Pero Alexei parecía complacido, demasiado complacido, como un depredador que acababa de recibir las llaves de la jaula de su presa.

—Excelente noticia, abuelo —ronroneó —estoy seguro de que Anya y yo haremos un gran equipo.

Anya tragó saliva, un mal presentimiento anidó en su estómago, ¿Qué estaba tramando Alexei?

—Sin embargo —continuó Anatoly —si llegaran a divorciarse, las empresas se separarían nuevamente, así que por el bien de todos, esperamos que su matrimonio sea duradero.

Anya vio su última esperanza desvanecerse, estaba atrapada con Alexei, para bien o para mal.

Más tarde, en su nueva oficina, Anya trataba de concentrarse en el trabajo, pero era difícil con Alexei a pocos metros, su presencia oscura y magnética la distraía constantemente.

De repente, su secretaria entró con un enorme ramo de rosas.

—Para usted, señora Petrova, de parte de su esposo.

Anya parpadeó, confundida. ¿Alexei enviándole flores? ¿Después de todo lo que había pasado?

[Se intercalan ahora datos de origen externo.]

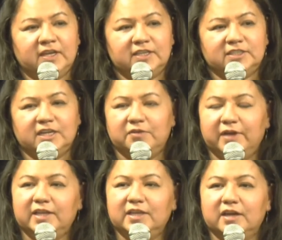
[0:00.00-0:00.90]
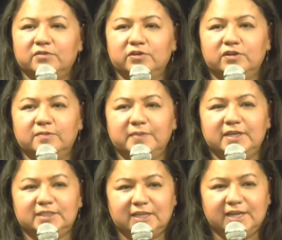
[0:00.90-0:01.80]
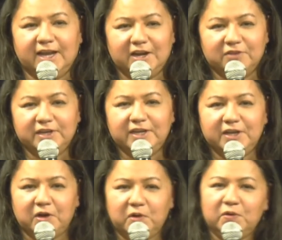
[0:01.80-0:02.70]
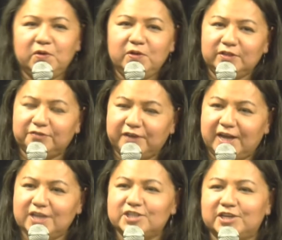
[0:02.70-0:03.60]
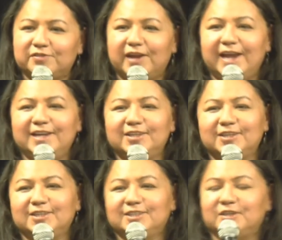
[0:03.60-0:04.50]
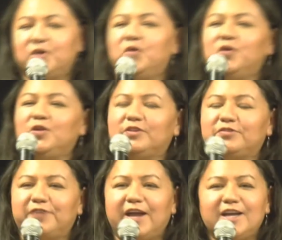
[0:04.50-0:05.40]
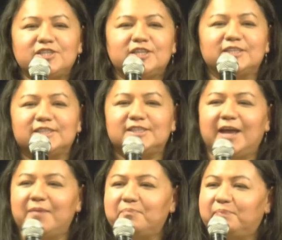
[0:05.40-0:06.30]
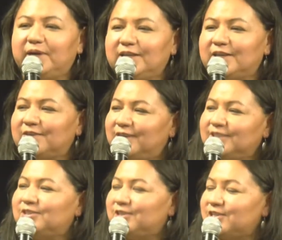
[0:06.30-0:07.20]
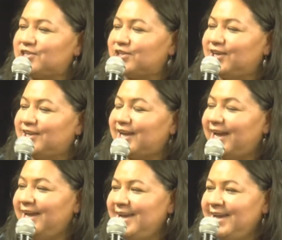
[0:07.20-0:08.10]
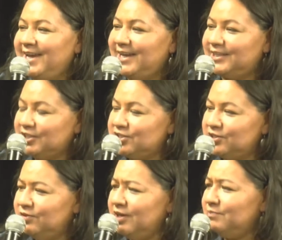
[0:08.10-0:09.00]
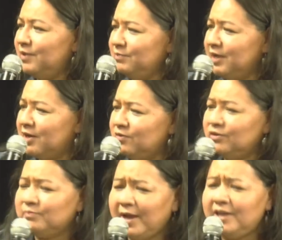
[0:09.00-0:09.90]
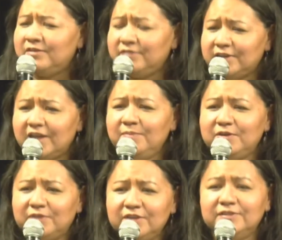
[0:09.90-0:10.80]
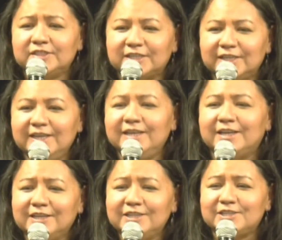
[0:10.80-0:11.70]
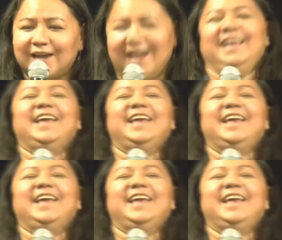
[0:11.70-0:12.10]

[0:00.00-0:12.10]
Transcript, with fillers: He said he went in our room. He said he had a real old-fashioned Wranglers and old-fashioned snap-button Western shirt, eh? He said, you know what, Mom, that old man even gave me one of his clean ditch hats.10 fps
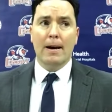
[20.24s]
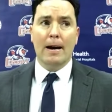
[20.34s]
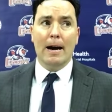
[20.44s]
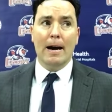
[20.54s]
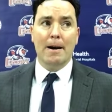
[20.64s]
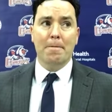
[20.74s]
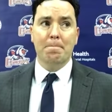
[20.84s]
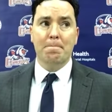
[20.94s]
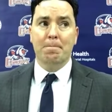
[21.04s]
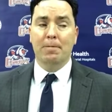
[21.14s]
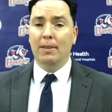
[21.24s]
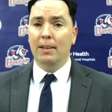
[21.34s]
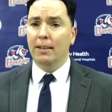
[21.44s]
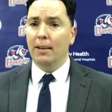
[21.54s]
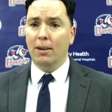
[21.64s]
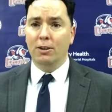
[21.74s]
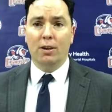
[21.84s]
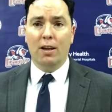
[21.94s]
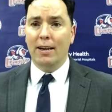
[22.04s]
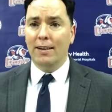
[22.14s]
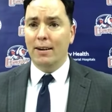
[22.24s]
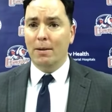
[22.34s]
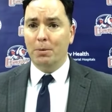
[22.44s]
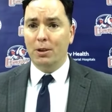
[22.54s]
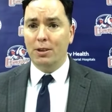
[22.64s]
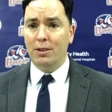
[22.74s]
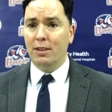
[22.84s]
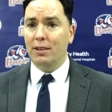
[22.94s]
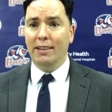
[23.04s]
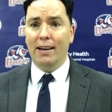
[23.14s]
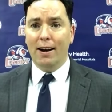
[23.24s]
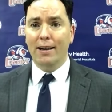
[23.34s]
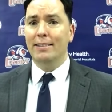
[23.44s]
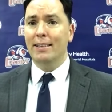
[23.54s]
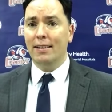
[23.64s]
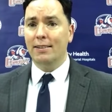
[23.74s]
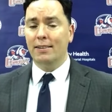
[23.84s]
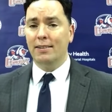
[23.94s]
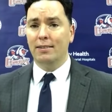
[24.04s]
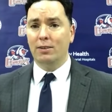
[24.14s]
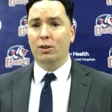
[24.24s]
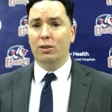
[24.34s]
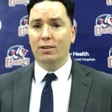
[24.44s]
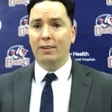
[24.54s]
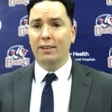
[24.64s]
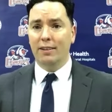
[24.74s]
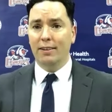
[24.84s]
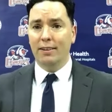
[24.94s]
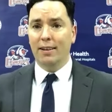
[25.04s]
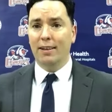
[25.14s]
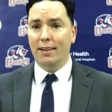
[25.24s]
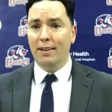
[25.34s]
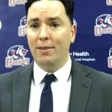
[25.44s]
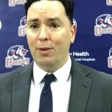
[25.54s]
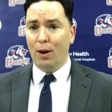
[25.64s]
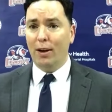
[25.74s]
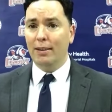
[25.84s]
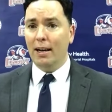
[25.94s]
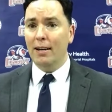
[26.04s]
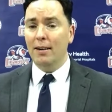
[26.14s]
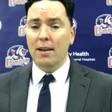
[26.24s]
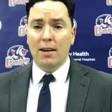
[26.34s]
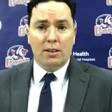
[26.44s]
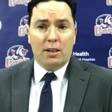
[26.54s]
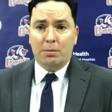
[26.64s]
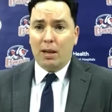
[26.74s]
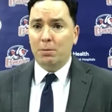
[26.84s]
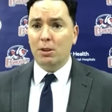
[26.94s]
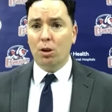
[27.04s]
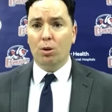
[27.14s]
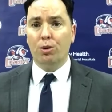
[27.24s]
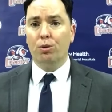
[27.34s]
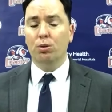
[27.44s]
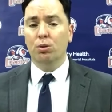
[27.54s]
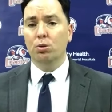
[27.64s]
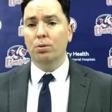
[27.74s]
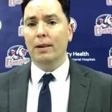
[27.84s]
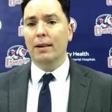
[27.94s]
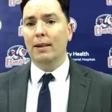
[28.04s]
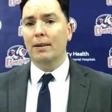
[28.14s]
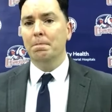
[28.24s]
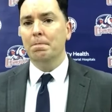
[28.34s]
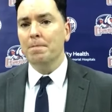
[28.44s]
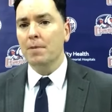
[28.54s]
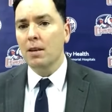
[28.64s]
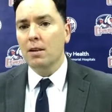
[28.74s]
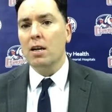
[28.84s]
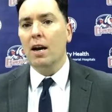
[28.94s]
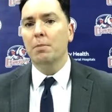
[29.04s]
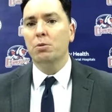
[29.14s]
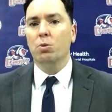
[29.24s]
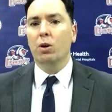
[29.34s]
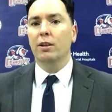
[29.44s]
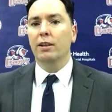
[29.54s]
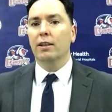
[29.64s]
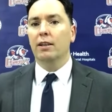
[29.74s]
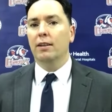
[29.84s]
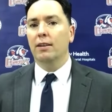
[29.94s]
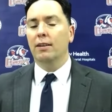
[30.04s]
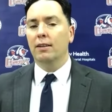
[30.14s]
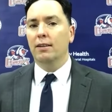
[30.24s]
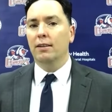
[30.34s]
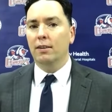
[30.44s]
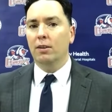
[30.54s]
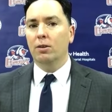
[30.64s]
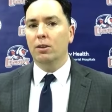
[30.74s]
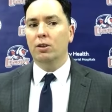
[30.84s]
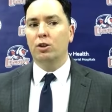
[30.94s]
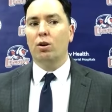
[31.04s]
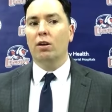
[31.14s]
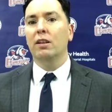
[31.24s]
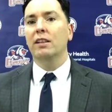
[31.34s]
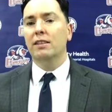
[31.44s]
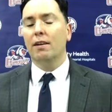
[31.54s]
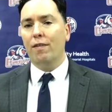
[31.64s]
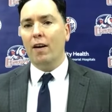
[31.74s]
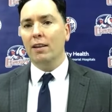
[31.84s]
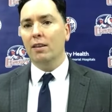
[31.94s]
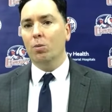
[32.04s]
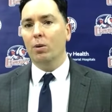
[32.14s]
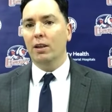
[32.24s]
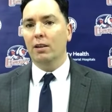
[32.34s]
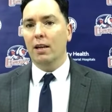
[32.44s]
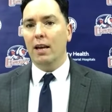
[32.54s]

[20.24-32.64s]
Um, the underlying numbers and the eye test certainly uh, thought that. Sometimes you go through uh, times where you you know you're struggling to find the win.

Con manos temblorosas, abrió la tarjeta, su corazón se aceleró al leer el mensaje:

—Empezamos con mal pie, moya zhena, pero quizás podamos empezar de nuevo, si estás dispuesta a intentarlo, encuéntrame en el restaurante Pushkin a las 9, si no vienes, lo entenderé, la decisión es tuya. -A.

Anya se quedó mirando las flores, su mente y su corazón entraron en guerra. ¿Podía confiar en Alexei? ¿O era solo otra manipulación?

Antes de que pudiera pensarlo mejor, Anya tomó una decisión.

Iría a esa cita, deseaba saber que se traía Alexei entre manos de una vez por todas.